Donations from drug manufacturers to nonprofits have often been profitable, even if only a small number of patients go on to purchase their products, the researchers from Harvard, Northwestern and the University of Southern California found. By targeting charities created for specific conditions — which often have very few treatments options — drug companies effectively paid for nonprofits to drive patients straight into their arms for years.

After examining the spending of three million Medicare Advantage patients between 2010 and 2017, researchers estimated that the portion of Medicare Advantage spending that qualified for charity assistance surged from 29% to 41% during that time period. Half the drug spending for any given medical condition could be tied to a single pharmaceutical company, on average.

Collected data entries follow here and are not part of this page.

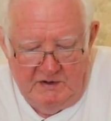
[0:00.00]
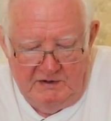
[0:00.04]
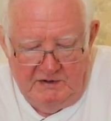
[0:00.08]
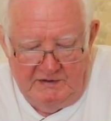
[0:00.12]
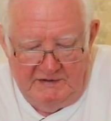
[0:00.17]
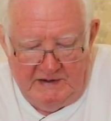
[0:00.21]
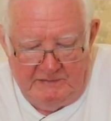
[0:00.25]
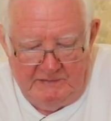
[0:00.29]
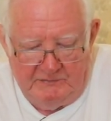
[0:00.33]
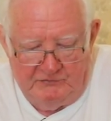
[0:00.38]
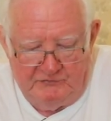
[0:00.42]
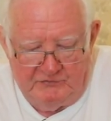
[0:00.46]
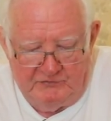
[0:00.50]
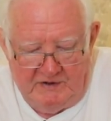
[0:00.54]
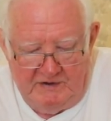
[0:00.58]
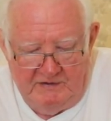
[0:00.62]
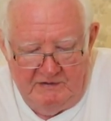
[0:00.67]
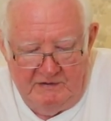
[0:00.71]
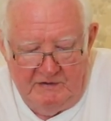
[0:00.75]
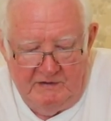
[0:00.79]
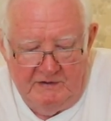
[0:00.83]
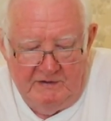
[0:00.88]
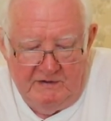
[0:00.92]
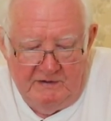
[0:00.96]

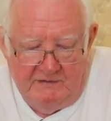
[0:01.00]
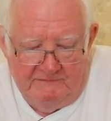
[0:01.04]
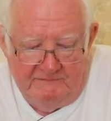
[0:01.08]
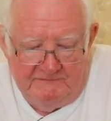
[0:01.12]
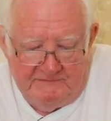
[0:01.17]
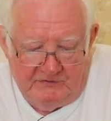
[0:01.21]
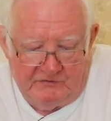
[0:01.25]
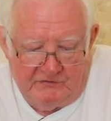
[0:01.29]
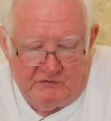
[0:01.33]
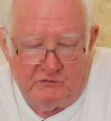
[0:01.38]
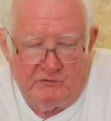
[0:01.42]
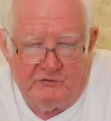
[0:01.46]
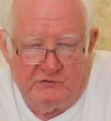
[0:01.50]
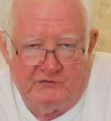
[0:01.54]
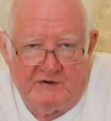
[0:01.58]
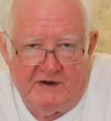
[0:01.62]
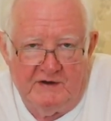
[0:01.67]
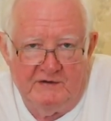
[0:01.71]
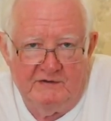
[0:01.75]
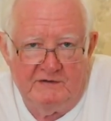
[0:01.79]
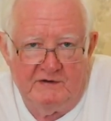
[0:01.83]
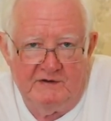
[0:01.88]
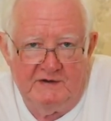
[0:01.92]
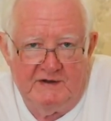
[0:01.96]
Demonstrate physical
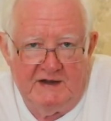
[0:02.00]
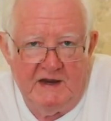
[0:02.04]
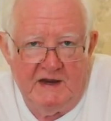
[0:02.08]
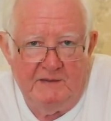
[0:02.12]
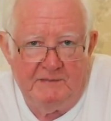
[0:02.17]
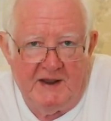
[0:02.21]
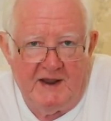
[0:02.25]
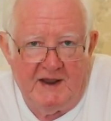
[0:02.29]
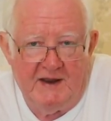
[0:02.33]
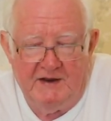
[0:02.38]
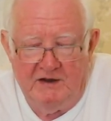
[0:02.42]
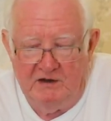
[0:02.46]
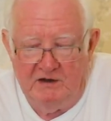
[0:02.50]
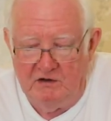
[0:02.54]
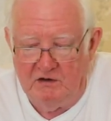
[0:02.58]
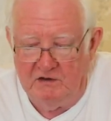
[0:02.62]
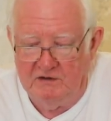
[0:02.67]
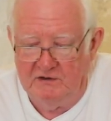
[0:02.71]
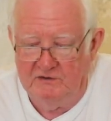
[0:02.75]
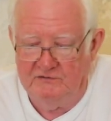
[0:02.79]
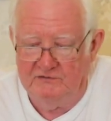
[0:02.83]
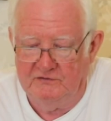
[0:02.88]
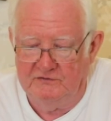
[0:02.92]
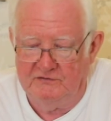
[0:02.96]
strength and keep hanging
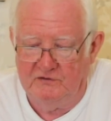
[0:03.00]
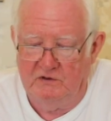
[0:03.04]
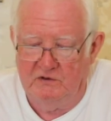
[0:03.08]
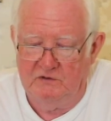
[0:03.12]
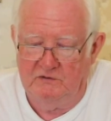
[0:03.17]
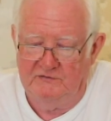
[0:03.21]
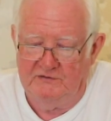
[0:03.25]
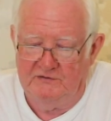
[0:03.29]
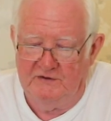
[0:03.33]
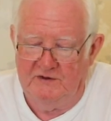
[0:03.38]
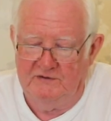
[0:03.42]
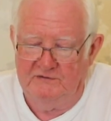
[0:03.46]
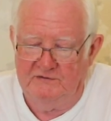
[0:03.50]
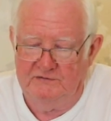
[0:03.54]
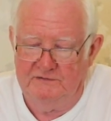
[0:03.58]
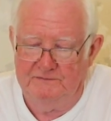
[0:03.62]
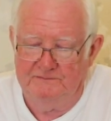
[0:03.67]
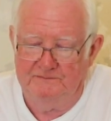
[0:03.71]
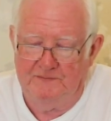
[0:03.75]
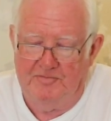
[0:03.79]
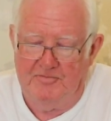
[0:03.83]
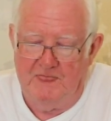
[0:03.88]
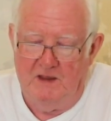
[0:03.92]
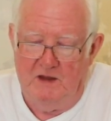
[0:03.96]
on, as the song says.
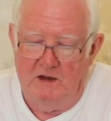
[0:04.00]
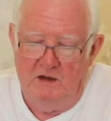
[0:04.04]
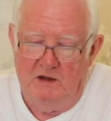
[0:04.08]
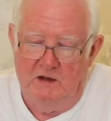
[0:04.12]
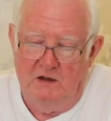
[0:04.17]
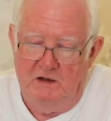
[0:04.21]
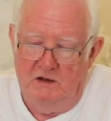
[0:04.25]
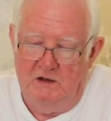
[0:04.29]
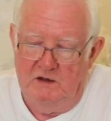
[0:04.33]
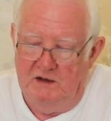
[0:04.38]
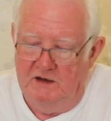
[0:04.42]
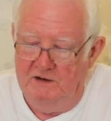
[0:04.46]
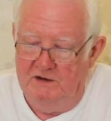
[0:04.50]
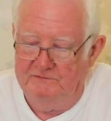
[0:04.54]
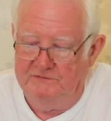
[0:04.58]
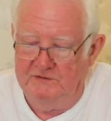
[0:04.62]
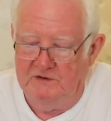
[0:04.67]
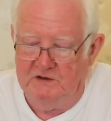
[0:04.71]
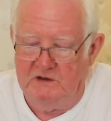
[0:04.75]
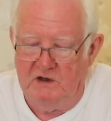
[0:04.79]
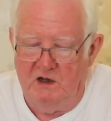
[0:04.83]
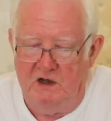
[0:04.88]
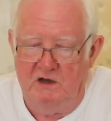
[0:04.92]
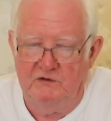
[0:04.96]
If
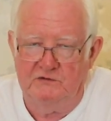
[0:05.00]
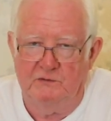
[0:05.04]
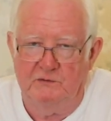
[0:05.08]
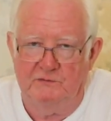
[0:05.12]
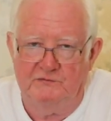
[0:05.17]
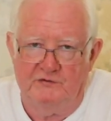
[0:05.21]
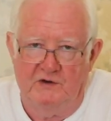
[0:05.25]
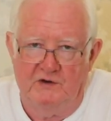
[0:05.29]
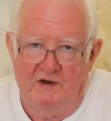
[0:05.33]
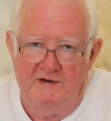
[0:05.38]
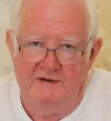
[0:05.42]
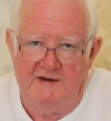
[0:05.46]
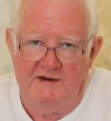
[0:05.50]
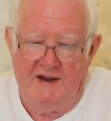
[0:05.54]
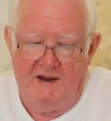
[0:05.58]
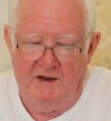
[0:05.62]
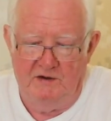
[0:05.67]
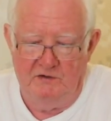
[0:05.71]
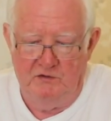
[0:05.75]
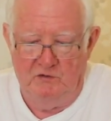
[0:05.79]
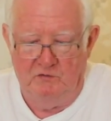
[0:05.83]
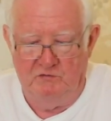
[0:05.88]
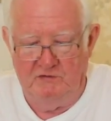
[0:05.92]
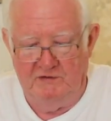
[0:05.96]
the card's upside
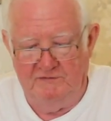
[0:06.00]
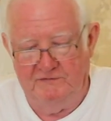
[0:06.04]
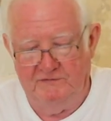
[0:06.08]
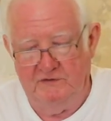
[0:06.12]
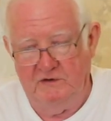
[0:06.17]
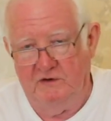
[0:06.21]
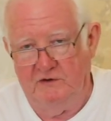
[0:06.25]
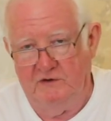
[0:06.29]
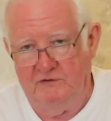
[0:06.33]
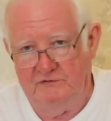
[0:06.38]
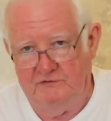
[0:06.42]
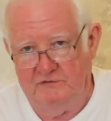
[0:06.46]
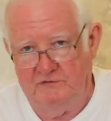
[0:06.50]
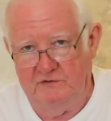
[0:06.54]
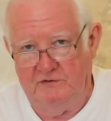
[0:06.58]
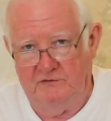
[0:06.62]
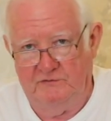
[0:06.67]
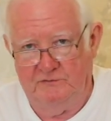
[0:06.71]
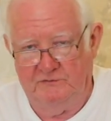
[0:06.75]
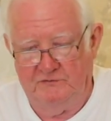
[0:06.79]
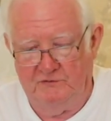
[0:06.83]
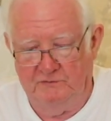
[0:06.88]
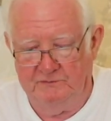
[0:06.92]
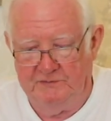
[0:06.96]
down or reversed,
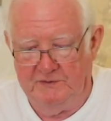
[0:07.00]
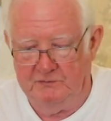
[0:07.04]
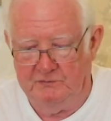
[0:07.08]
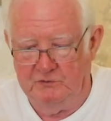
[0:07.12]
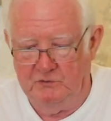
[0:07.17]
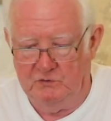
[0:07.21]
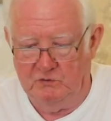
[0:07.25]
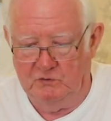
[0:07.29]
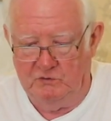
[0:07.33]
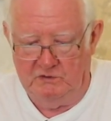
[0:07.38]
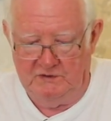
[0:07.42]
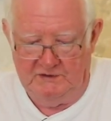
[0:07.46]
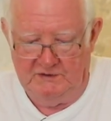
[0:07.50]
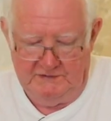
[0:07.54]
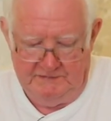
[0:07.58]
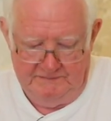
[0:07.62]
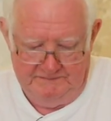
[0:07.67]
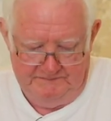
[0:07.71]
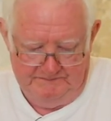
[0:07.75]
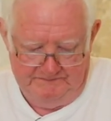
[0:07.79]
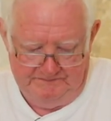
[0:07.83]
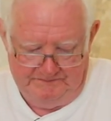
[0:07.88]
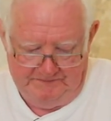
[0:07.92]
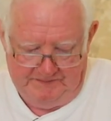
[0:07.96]
as some people call it,
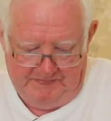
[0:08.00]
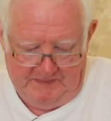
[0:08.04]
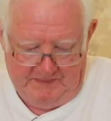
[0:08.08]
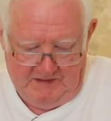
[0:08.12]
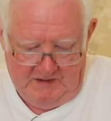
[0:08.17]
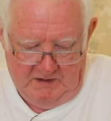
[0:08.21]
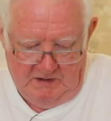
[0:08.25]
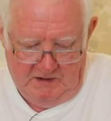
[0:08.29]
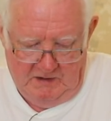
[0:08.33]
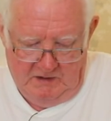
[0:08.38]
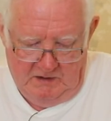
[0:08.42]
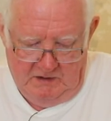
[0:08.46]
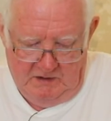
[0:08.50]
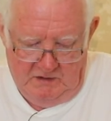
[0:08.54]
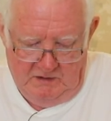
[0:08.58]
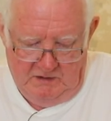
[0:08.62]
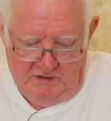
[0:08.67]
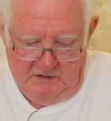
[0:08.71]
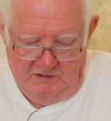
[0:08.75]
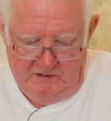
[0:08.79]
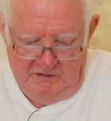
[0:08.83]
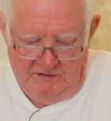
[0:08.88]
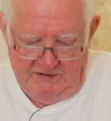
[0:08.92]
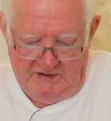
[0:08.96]

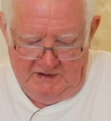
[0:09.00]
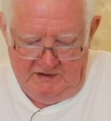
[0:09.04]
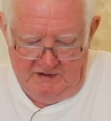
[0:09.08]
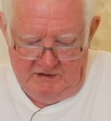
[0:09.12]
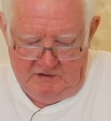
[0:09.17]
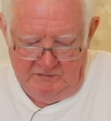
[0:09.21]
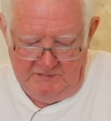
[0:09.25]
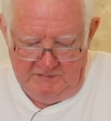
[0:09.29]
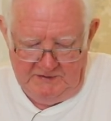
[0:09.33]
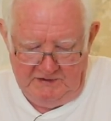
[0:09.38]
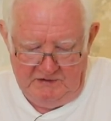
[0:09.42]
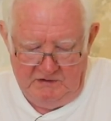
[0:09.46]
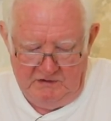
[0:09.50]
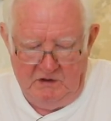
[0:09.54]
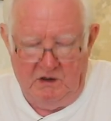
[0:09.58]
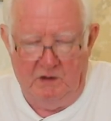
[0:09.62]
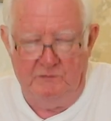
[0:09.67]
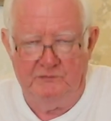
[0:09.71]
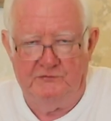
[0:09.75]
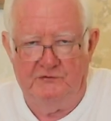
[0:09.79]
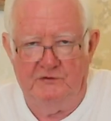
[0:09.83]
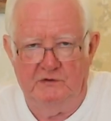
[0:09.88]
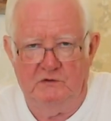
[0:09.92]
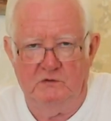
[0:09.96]
then it can mean
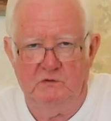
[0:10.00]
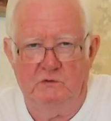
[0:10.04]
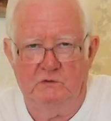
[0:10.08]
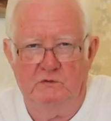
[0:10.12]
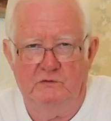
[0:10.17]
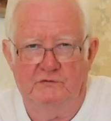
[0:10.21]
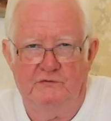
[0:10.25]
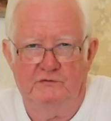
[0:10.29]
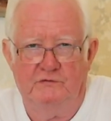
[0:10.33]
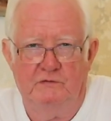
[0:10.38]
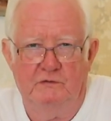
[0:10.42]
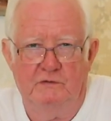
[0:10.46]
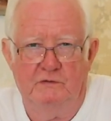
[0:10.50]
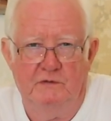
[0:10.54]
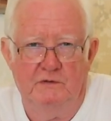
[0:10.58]
obstacles,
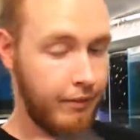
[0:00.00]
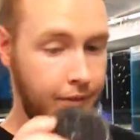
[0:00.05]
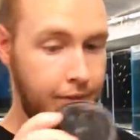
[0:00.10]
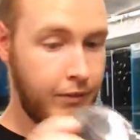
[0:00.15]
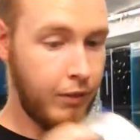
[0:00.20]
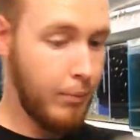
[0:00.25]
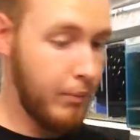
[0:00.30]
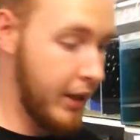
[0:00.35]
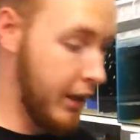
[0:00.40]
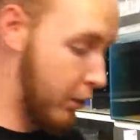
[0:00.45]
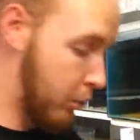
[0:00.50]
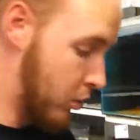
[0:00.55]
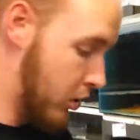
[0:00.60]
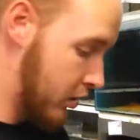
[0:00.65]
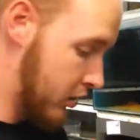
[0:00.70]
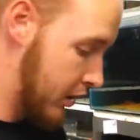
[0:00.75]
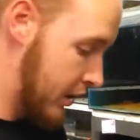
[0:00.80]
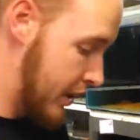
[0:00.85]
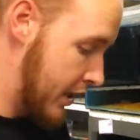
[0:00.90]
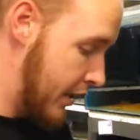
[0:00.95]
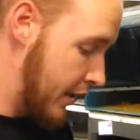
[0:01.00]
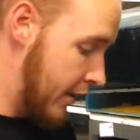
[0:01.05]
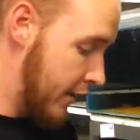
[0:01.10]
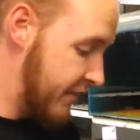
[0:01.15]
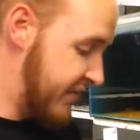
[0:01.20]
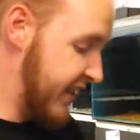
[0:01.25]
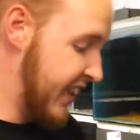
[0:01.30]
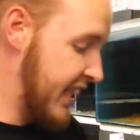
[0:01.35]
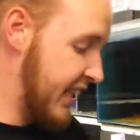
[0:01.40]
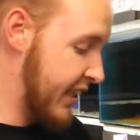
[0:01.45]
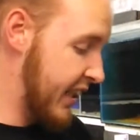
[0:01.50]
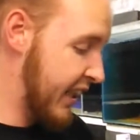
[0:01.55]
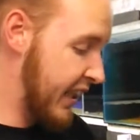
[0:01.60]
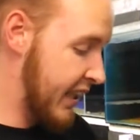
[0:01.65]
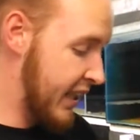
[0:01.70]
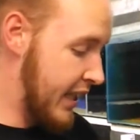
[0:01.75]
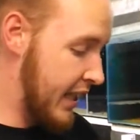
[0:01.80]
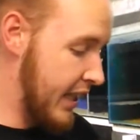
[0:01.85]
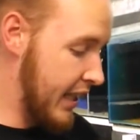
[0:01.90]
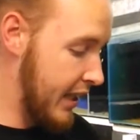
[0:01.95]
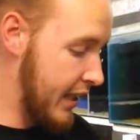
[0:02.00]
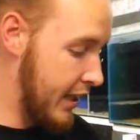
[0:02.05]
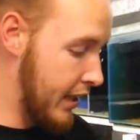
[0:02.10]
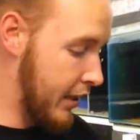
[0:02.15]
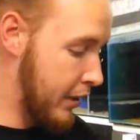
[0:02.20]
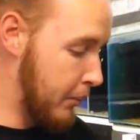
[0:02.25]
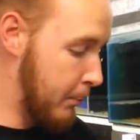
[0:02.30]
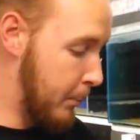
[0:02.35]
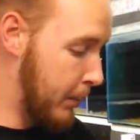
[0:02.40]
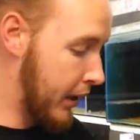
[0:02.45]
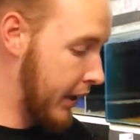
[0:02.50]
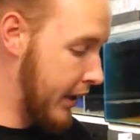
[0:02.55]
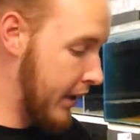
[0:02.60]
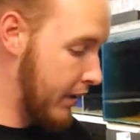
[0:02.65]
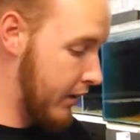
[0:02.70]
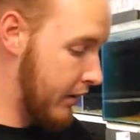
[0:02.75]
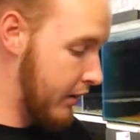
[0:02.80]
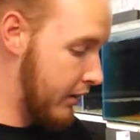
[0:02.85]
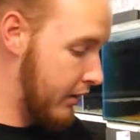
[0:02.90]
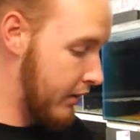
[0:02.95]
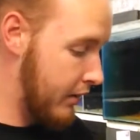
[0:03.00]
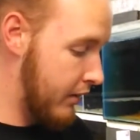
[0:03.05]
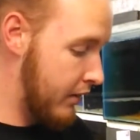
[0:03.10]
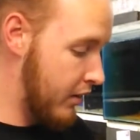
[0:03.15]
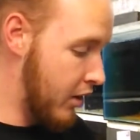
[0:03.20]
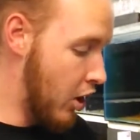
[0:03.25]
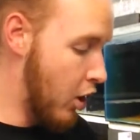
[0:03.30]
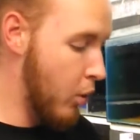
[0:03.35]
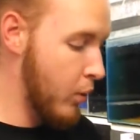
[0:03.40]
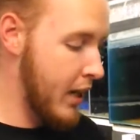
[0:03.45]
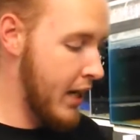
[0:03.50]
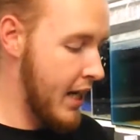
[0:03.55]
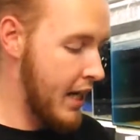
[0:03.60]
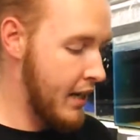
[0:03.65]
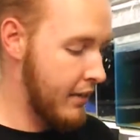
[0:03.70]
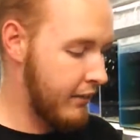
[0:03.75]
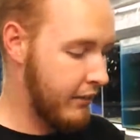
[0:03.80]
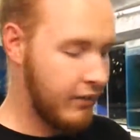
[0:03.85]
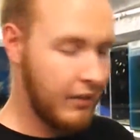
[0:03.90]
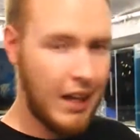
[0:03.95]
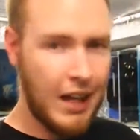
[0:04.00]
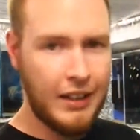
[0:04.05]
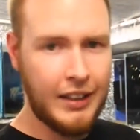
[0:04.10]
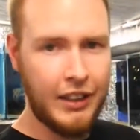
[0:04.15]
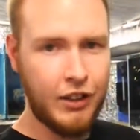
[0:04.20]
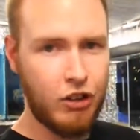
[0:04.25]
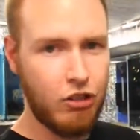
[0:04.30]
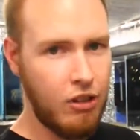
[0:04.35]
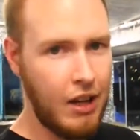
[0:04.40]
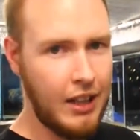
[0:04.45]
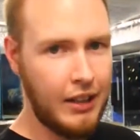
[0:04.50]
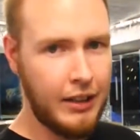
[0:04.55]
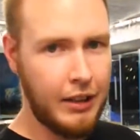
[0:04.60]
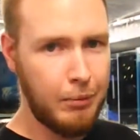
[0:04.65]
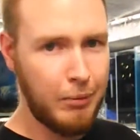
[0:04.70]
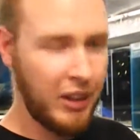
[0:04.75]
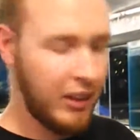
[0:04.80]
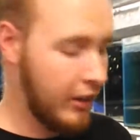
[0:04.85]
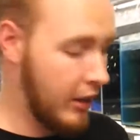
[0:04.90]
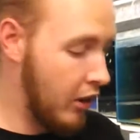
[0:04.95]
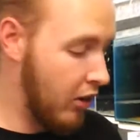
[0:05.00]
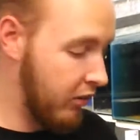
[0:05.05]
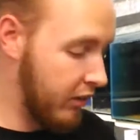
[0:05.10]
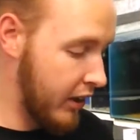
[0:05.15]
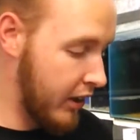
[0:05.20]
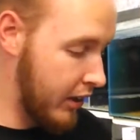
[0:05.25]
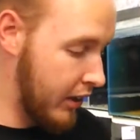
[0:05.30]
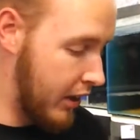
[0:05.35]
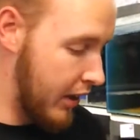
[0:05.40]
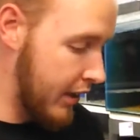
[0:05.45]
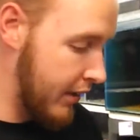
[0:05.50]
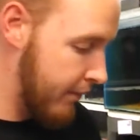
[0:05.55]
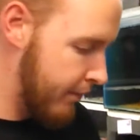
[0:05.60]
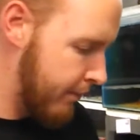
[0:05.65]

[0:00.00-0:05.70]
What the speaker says: from this one. Feeding guide, a complete... Oh yeah, I distracted myself, didn't I?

Among the ten most expensive medical conditions covered by Medicare Advantage, the top pharmaceutical manufacturer in the space accounted for 89% of total spending in 2017. (RELATED: Big Pharma Can’t Figure Out How To Cash In On ‘Long COVID’)

One example of a company using the scheme is Takeda. The company sells a drug to treat short-bowel syndrome called Gattex, which held 99.6% of the market for the condition as of 2017. After the Food and Drug Administration (FDA) approved Gattex, a charity was set up to help short-bowel syndrome patients pay for treatments, which Takeda then donated to. Gattex costs nearly $43,000 per month, according to GoodRx.

Federal anti-kickback laws are designed to prevent this sort of inducing of payments, but cases like Takeda’s haven’t been prosecuted. The Department of Justice has taken action in some cases of this nature, including shutting down the Caring Voices Coalition for its ties to pharmaceutical companies.